(Data entries)
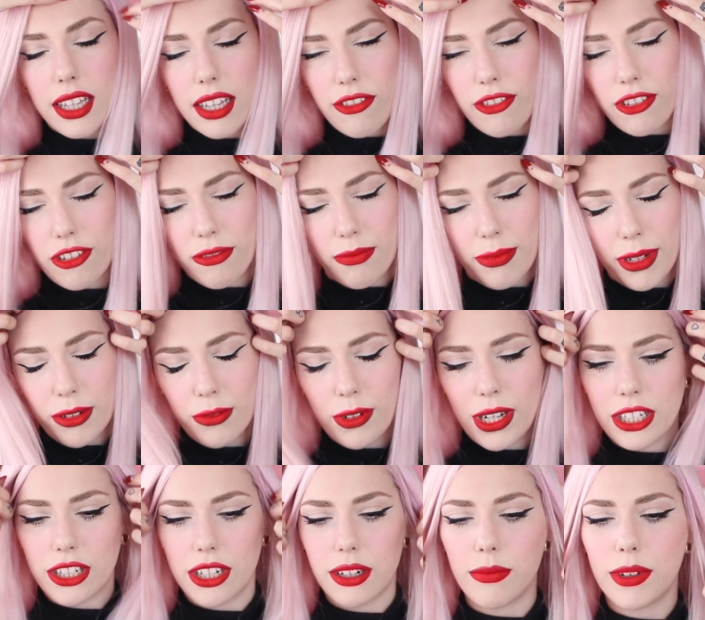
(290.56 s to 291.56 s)
If you've been
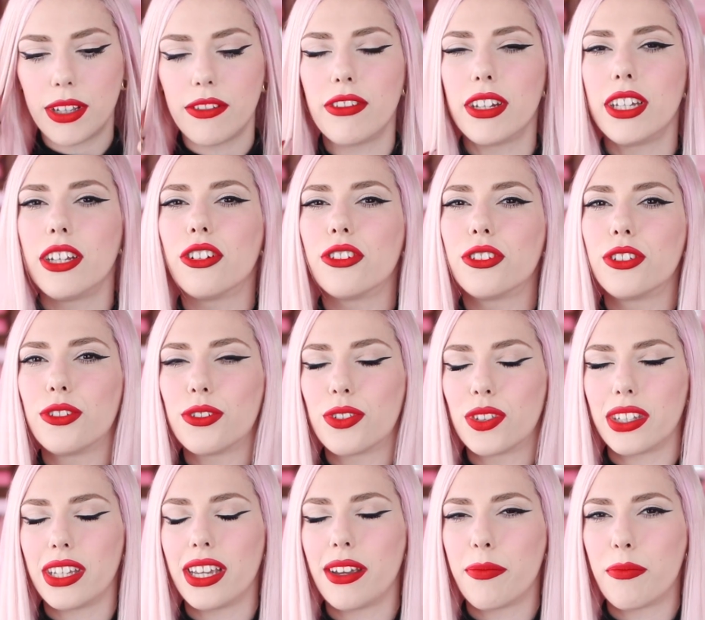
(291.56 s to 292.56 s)
watching my videos, you
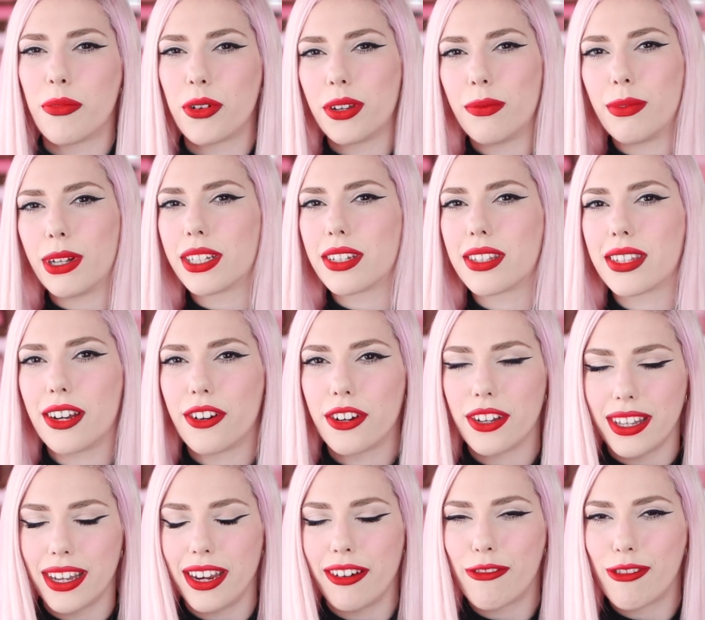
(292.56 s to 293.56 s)
see I pretty much
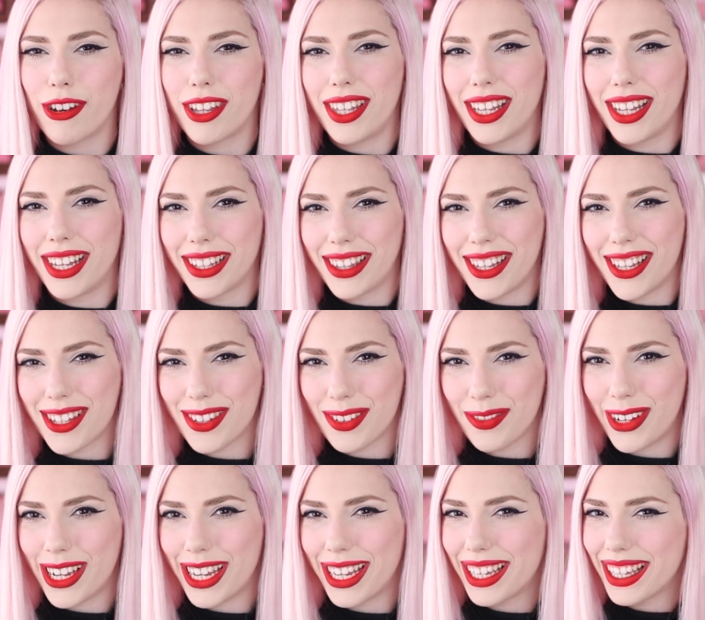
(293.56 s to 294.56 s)
start everything this
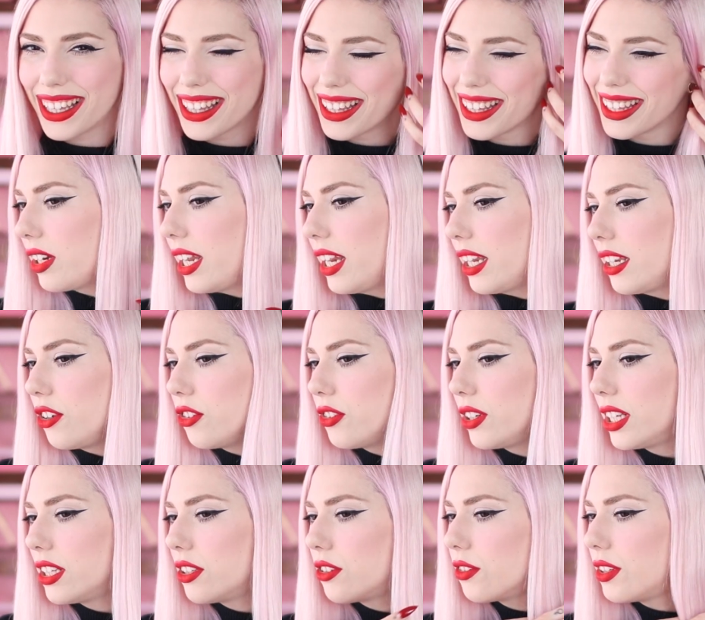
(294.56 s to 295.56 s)
way. Okay, and you
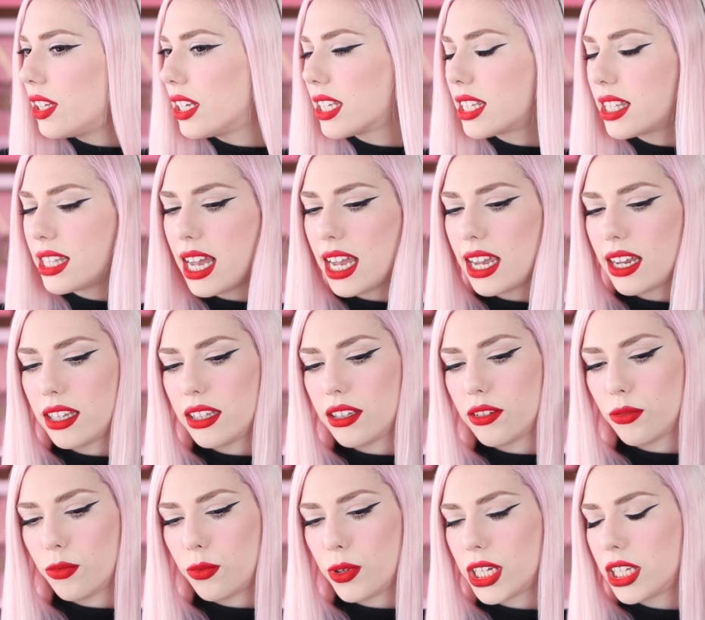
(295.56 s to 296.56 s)
need to
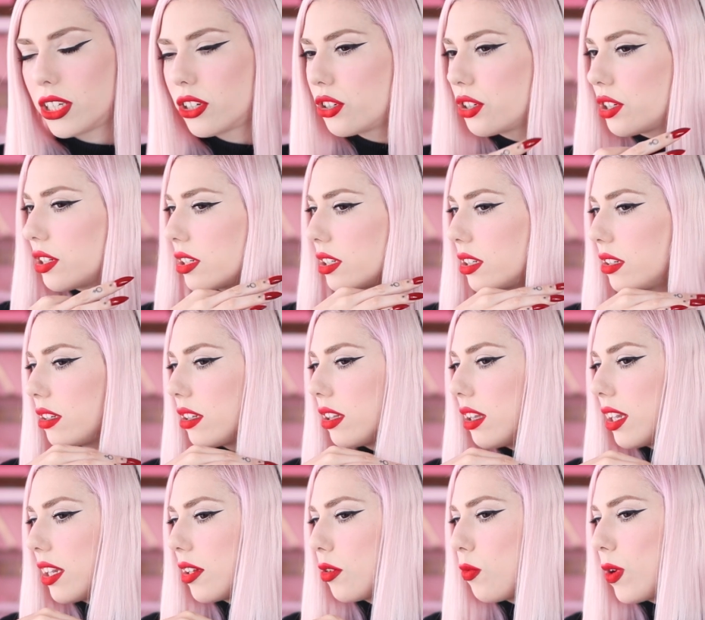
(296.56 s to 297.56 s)
decide what's
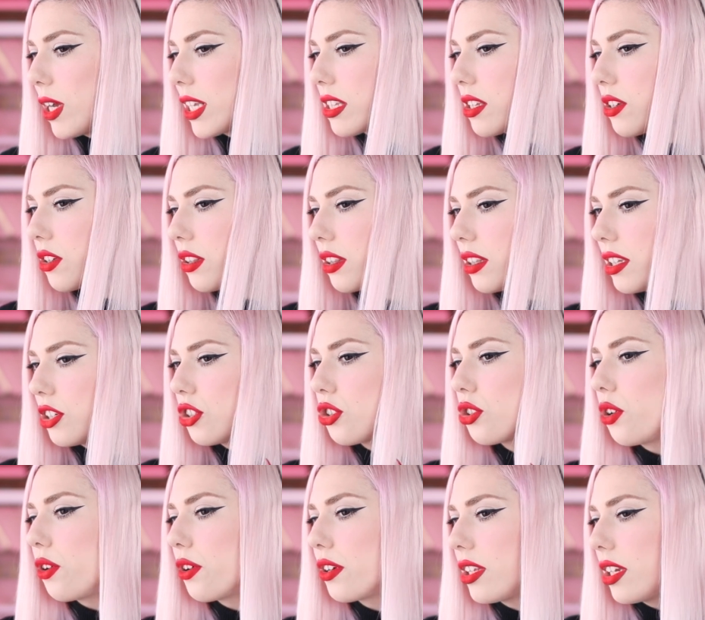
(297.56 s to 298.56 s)
the
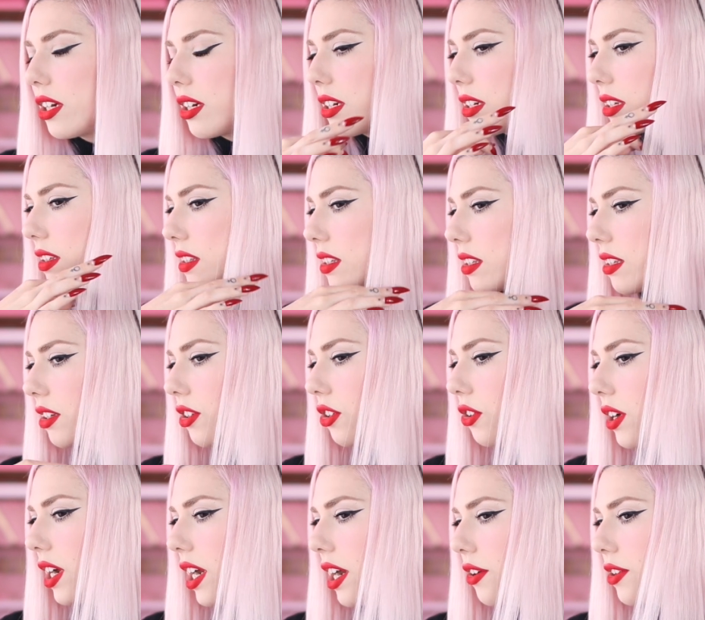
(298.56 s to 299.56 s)
shortest
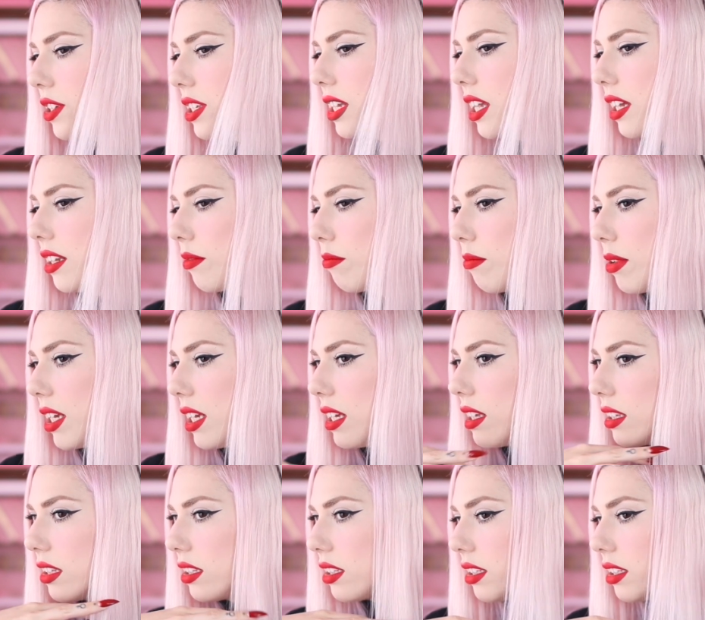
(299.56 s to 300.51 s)
your hair is gonna be.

▸ **About this exercise**:
Exact copy, no pictures: return the entries word for word.

▸ **Response to the task**:
(290.56 s to 291.56 s)
If you've been
(291.56 s to 292.56 s)
watching my videos, you
(292.56 s to 293.56 s)
see I pretty much
(293.56 s to 294.56 s)
start everything this
(294.56 s to 295.56 s)
way. Okay, and you
(295.56 s to 296.56 s)
need to
(296.56 s to 297.56 s)
decide what's
(297.56 s to 298.56 s)
the
(298.56 s to 299.56 s)
shortest
(299.56 s to 300.51 s)
your hair is gonna be.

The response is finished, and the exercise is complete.